#### INPUT MATERIAL

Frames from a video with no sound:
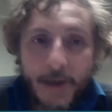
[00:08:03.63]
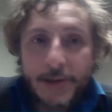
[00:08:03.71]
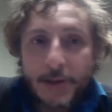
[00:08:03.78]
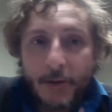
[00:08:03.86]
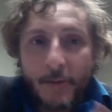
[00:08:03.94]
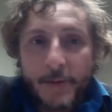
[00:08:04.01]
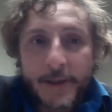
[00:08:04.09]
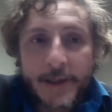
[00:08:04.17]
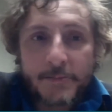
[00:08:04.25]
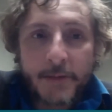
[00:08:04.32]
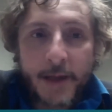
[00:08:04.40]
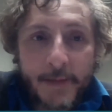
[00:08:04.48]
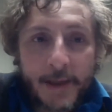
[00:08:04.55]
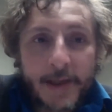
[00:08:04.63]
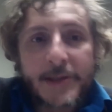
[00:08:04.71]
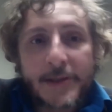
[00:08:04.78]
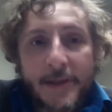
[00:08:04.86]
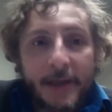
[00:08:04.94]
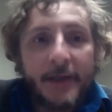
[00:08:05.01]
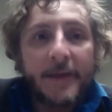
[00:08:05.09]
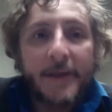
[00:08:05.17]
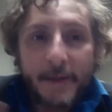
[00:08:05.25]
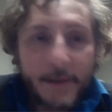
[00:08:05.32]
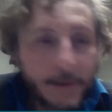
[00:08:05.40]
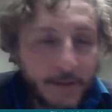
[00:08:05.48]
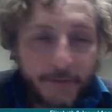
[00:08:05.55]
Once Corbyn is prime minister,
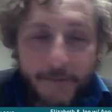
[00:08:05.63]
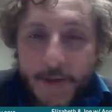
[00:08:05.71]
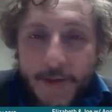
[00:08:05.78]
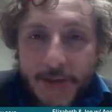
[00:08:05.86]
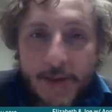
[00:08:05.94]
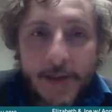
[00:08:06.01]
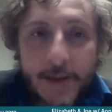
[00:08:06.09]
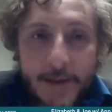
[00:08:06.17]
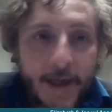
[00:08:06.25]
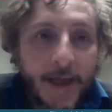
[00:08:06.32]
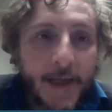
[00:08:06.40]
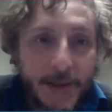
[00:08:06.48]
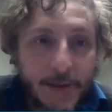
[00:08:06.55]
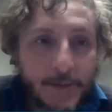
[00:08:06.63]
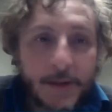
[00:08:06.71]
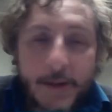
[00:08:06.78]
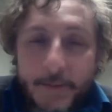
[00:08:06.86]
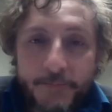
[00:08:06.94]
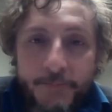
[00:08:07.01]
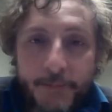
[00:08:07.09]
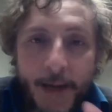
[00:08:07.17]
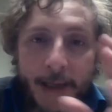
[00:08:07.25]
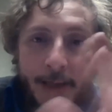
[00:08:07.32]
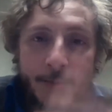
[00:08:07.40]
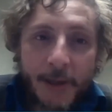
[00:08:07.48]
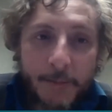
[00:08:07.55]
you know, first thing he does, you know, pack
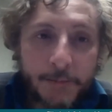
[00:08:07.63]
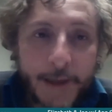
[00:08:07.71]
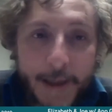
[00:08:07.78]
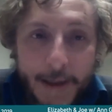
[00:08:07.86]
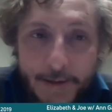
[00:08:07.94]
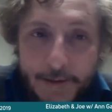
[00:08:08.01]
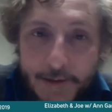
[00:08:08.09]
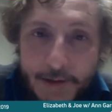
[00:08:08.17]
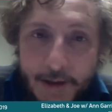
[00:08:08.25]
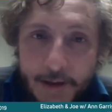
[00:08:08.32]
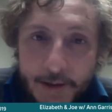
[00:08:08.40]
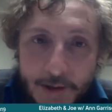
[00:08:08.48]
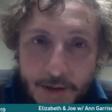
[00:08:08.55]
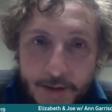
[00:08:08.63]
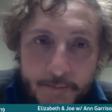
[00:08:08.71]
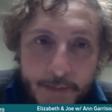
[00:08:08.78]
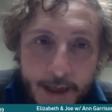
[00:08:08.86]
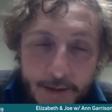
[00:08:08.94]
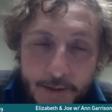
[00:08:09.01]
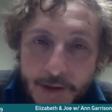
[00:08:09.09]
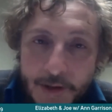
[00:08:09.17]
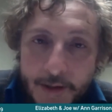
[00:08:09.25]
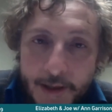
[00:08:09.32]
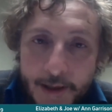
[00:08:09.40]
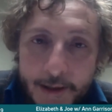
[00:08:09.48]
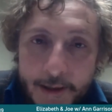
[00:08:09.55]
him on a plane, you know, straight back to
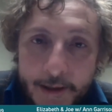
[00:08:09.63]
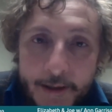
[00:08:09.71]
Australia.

########

__REQUIRED WORK__: What is needed is the data above, retyped exactly, with every picture left out.

__ANSWER FOR THE TASK__:
Frames from a video with no sound:
[00:08:03.63]
[00:08:03.71]
[00:08:03.78]
[00:08:03.86]
[00:08:03.94]
[00:08:04.01]
[00:08:04.09]
[00:08:04.17]
[00:08:04.25]
[00:08:04.32]
[00:08:04.40]
[00:08:04.48]
[00:08:04.55]
[00:08:04.63]
[00:08:04.71]
[00:08:04.78]
[00:08:04.86]
[00:08:04.94]
[00:08:05.01]
[00:08:05.09]
[00:08:05.17]
[00:08:05.25]
[00:08:05.32]
[00:08:05.40]
[00:08:05.48]
[00:08:05.55]
Once Corbyn is prime minister,
[00:08:05.63]
[00:08:05.71]
[00:08:05.78]
[00:08:05.86]
[00:08:05.94]
[00:08:06.01]
[00:08:06.09]
[00:08:06.17]
[00:08:06.25]
[00:08:06.32]
[00:08:06.40]
[00:08:06.48]
[00:08:06.55]
[00:08:06.63]
[00:08:06.71]
[00:08:06.78]
[00:08:06.86]
[00:08:06.94]
[00:08:07.01]
[00:08:07.09]
[00:08:07.17]
[00:08:07.25]
[00:08:07.32]
[00:08:07.40]
[00:08:07.48]
[00:08:07.55]
you know, first thing he does, you know, pack
[00:08:07.63]
[00:08:07.71]
[00:08:07.78]
[00:08:07.86]
[00:08:07.94]
[00:08:08.01]
[00:08:08.09]
[00:08:08.17]
[00:08:08.25]
[00:08:08.32]
[00:08:08.40]
[00:08:08.48]
[00:08:08.55]
[00:08:08.63]
[00:08:08.71]
[00:08:08.78]
[00:08:08.86]
[00:08:08.94]
[00:08:09.01]
[00:08:09.09]
[00:08:09.17]
[00:08:09.25]
[00:08:09.32]
[00:08:09.40]
[00:08:09.48]
[00:08:09.55]
him on a plane, you know, straight back to
[00:08:09.63]
[00:08:09.71]
Australia.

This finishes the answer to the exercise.